L'ambassadeur d'Iran à Pékin, Abdolreza Rahmani Fazli, a annoncé samedi que le pays imposera des frais de service aux navires transitant par le détroit d'Ormuz, tout en offrant des conditions préférentielles aux nations qui ont soutenu Téhéran pendant le récent conflit. Ce plan, dévoilé au Forum mondial pour la paix, a été immédiatement rejeté par Washington, ajoutant une nouvelle couche d'incertitude aux négociations de paix en cours.
L'annonce
Prenant la parole au forum, Fazli a déclaré que l'Iran considère le détroit comme faisant partie de ses eaux territoriales et qu'il « imposera certainement des frais de service ». Il a rejeté le terme de « péage », qualifiant ces frais de couverture des garanties de sécurité, de la supervision du transit et de l'atténuation des conséquences environnementales du trafic maritime dense.
Ces nouvelles dispositions concerneront la garantie de la sécurité du transit par le détroit d'Ormuz, la supervision du passage des navires... ainsi que la prise en compte des conséquences environnementales du nombre massif de bateaux.
L'ambassadeur a ajouté que les pays qui « se sont tenus à nos côtés dans les moments difficiles » bénéficieraient d'un traitement spécial, sans préciser lesquels.
Nous accorderons certainement un traitement spécial aux pays qui se sont montrés amis et qui se sont particulièrement tenus à nos côtés dans les moments difficiles.
Du blocus aux négociations
Le détroit d'Ormuz, un goulet d'étranglement pour environ un cinquième du pétrole et du gaz naturel mondiaux, a été largement bloqué après les frappes américano-israéliennes sur l'Iran le 28 février. Le blocus a fait monter en flèche les prix de l'énergie. Un accord-cadre signé le 17 juin a levé le blocus et permis aux navires commerciaux de passer sans frais pendant 60 jours, mais l'arrangement a laissé les règles post-période non définies.
- Frappes américano-israéliennes sur l'Iran ; début du blocus du détroit d'Ormuz
- Signature de l'accord-cadre ; levée du blocus, début d'une période de transit gratuit de 60 jours
- L'Iran annonce des frais de service et un traitement spécial pour les pays amis
- Expiration de la période de transit gratuit de 60 jours ; avenir incertain
Les négociations pour un règlement permanent sont toujours en cours.
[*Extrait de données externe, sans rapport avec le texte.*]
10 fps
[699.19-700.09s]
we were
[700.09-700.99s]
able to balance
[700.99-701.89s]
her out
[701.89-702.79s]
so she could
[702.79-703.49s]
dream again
L'accord initial a été négocié avec la médiation d'Oman, et Fazli a confirmé que l'Iran travaille désormais « en collaboration et en coopération » avec Oman sur les nouvelles modalités de transit.
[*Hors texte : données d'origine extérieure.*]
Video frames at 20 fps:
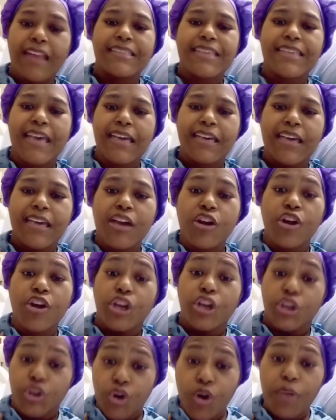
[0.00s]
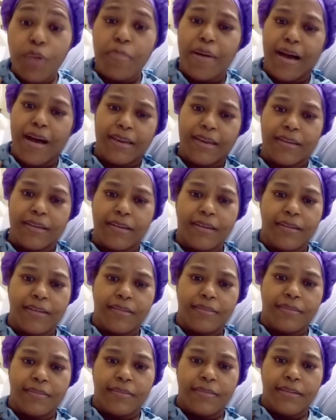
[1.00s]
to take care of your body.
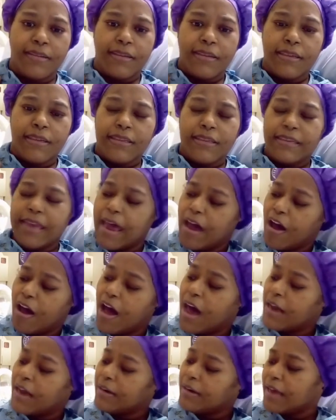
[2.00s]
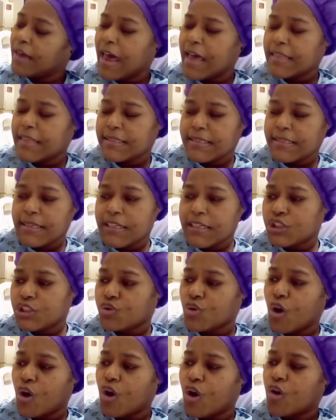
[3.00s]
Now, I done had 10
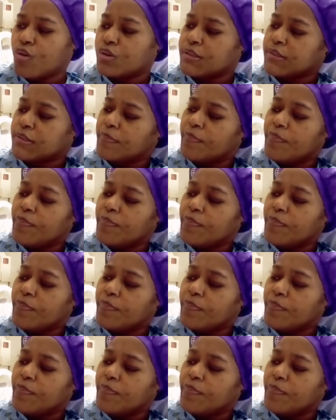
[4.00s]
strokes.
L'opposition de Washington
Les États-Unis ont rejeté l'idée de frais imposés par l'Iran. La période de transit gratuit de 60 jours prévue par l'accord-cadre expire à la mi-août, et les deux parties ne se sont pas mises d'accord sur ce qui suivra. La proposition de frais signale l'intention de l'Iran de tirer parti de sa position géographique alors que les pourparlers se poursuivent.
Les enjeux
En temps de paix, le détroit transporte un cinquième du pétrole et du gaz mondiaux. Toute perturbation ou nouvelle structure de coûts pourrait affecter les marchés mondiaux de l'énergie. Le blocus précédent a démontré la vulnérabilité du détroit, et la perspective de frais permanents ajoute un coût à long terme pour les transporteurs.